Но Анатолию стало тревожно, тревожней, чем на пустыре.

— Пойдем посмотрим, что там на веранде.

Они пропустили машины, спешившие проскочить под мигнувшим желтым огнем, перебежали проспект в неположенном месте; поднимаясь по лестнице, приглядывались к тому, что творилось на веранде. Это был час, когда дневные посетители давно схлынули, а ночные завсегдатаи еще не появились. Оленька сидела в стороне, спиной к проспекту; наклонив вазочку, тщательно подбирала остатки мороженого. Против нее стояли две опустошенных вазочки — вторично и особо отметил Анатолий.

— Разрешите? — подошел он к столику; Никита приблизился с другой стороны.

Оленька не сводила глаз с остатков растаявшего мороженого.

— Ты здесь одна, Оленька?

Наконец она подняла глаза — ни удивленья, ни испуга.

— Ага. Они уже поуходили.

— Кто ушел, Оленька? — Анатолий неловко передвинул стул, так что дюралевые ножки заскрежетали по плитам. Никита бесшумно присел к столу.

— Эти, которые приходили, — разумные, серые глаза Оленьки скользнули по лицу Анатолия, остановились на бороде Никиты.

— Оленька, это твои знакомые? Знакомые Катерины Игнатьевны?

— Не, чужие…

— Та-ак, — протянул Анатолий, поглядывая на донышко вазочки — еще глоток пломбира — и Оленьку потянет домой, наступит молчанка, и то, что произошло, останется неузнанным, никто ничего от нее больше не добьется.

Никита нетерпеливо покосился на друга: девочка нашлась, жива-здорова, сама расскажет, если есть что рассказать.

— Как же ты очутилась здесь? — наклонился к Оленьке Анатолий.

— Мы ели мороженое.

— Но ты сказала, что это чужие!

Оленька поскребла еще немного ложкой, облизала ее и, вздохнув, положила на стол.

— Мамочка скоро вернется, — поднялась Олсиька. — Я пойду.

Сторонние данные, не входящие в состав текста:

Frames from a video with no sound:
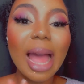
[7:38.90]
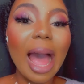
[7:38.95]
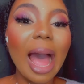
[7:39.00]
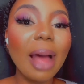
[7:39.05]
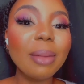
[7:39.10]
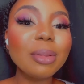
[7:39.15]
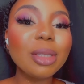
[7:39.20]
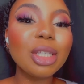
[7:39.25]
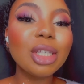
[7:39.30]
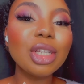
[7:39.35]

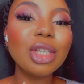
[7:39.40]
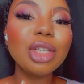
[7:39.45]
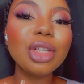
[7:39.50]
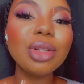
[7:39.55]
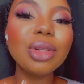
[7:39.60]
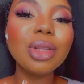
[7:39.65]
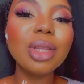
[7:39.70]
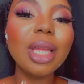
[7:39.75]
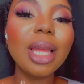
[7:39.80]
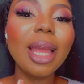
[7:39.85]

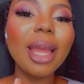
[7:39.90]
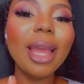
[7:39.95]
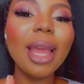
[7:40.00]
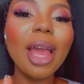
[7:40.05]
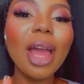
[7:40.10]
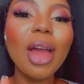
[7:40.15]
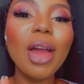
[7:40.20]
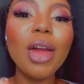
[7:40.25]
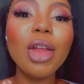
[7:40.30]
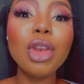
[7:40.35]

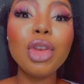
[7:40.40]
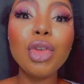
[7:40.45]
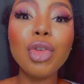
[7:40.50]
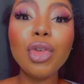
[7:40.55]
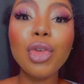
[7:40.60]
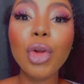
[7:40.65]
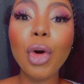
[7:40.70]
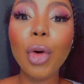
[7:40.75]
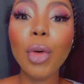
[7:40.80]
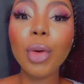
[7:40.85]
absolutely
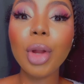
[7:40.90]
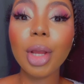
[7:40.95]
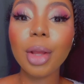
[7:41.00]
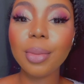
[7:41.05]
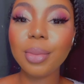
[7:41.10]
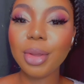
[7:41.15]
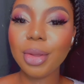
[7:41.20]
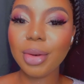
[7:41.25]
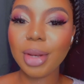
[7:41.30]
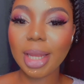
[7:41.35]
no
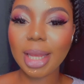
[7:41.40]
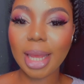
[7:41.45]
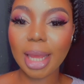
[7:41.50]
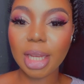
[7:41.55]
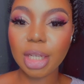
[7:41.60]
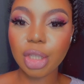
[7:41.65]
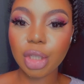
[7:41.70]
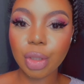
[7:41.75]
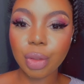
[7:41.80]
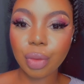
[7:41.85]

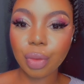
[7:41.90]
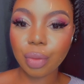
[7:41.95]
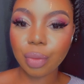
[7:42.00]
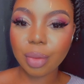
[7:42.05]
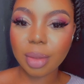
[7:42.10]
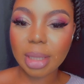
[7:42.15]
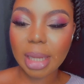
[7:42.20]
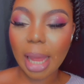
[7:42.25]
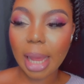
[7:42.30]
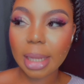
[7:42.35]
communication
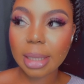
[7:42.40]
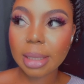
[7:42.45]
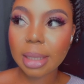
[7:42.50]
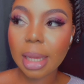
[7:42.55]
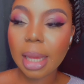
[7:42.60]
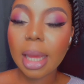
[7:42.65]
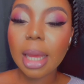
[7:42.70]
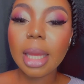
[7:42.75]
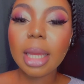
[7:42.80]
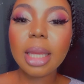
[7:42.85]
through text.
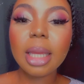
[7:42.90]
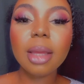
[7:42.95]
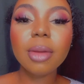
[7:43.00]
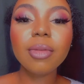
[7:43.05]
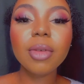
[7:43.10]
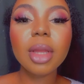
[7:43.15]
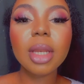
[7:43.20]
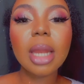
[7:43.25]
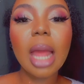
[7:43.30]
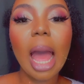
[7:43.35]

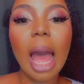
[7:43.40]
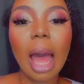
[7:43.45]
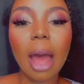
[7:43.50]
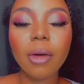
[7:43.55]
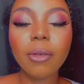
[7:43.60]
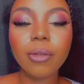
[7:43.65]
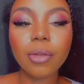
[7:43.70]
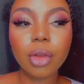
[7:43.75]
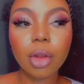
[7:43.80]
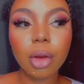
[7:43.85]
Even
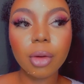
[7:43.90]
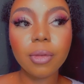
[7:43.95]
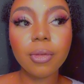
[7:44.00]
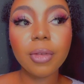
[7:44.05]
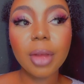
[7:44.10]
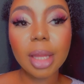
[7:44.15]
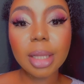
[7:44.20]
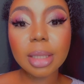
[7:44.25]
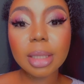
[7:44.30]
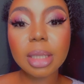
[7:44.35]
after
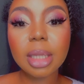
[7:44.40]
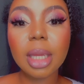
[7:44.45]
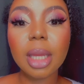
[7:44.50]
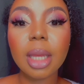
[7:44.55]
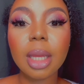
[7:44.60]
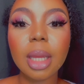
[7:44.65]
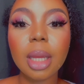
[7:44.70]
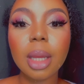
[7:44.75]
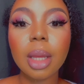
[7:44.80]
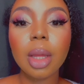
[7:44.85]

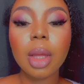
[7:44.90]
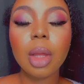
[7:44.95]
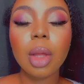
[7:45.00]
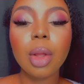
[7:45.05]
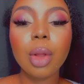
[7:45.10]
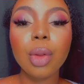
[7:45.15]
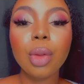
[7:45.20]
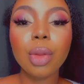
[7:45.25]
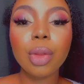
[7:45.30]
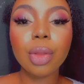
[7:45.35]
venting
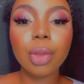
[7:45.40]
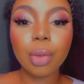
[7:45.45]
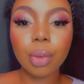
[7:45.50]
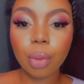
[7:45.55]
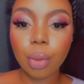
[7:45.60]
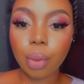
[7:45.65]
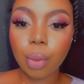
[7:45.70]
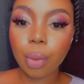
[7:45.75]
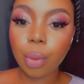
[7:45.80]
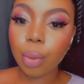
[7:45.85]

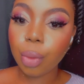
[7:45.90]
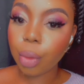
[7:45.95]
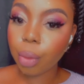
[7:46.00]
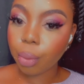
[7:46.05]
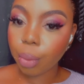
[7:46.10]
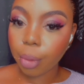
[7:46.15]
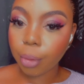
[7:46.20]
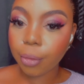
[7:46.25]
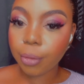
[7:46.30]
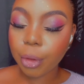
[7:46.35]
through the
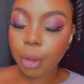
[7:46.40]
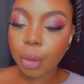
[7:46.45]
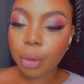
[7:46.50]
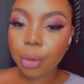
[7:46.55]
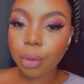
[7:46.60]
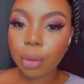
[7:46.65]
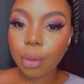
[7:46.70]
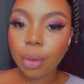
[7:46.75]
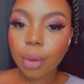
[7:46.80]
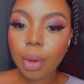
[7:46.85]

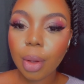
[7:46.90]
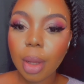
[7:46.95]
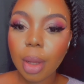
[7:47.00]
review,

— Постой, послушай… — Анатолию вспомнился спор девчонок на крыльце одноэтажки. — А что Татка наговорила на тебя? Всем ребятам рассказывала…

— Татка дура. Набитая. Она наврала про тарелки. А я сказала, что никаких тарелок не было.

— И рассказала о шоколадном фургоне?

— А вы почем знаете?

— Эти дядьки расспрашивали тебя о фургоне? Что и кому в нем привезли? И ты сказала…

— Ничего не сказала. Я же не видела. Сначала думала, что видела, а потом забыла.

— А они, эти люди, что они?

— Одни сказал: «Молодец». А другой смеялся. Они веселые.

Оленька глянула на пустую вазочку.

— Я побегу, а то мамочка рассердится.

Девочка убежала.

После радужного неонового света темень пустыря казалась еще черней; таясь за бетонными плитами, дети играли в прятки; с дальних балконов их окликали настойчиво и безответно; увлеченные игрой, они ничего не видели, не слышали.

— Странная история, — не мог успокоиться Никита.

— Происшествие — всегда странная история.

— Неужели болтовня девочки могла кого-нибудь насторожить?

— Мы ведь насторожились, Никита! Кинулись расспрашивать, разыскивать… Зачем? Почему? Не в дремучем, вроде бы, лесу?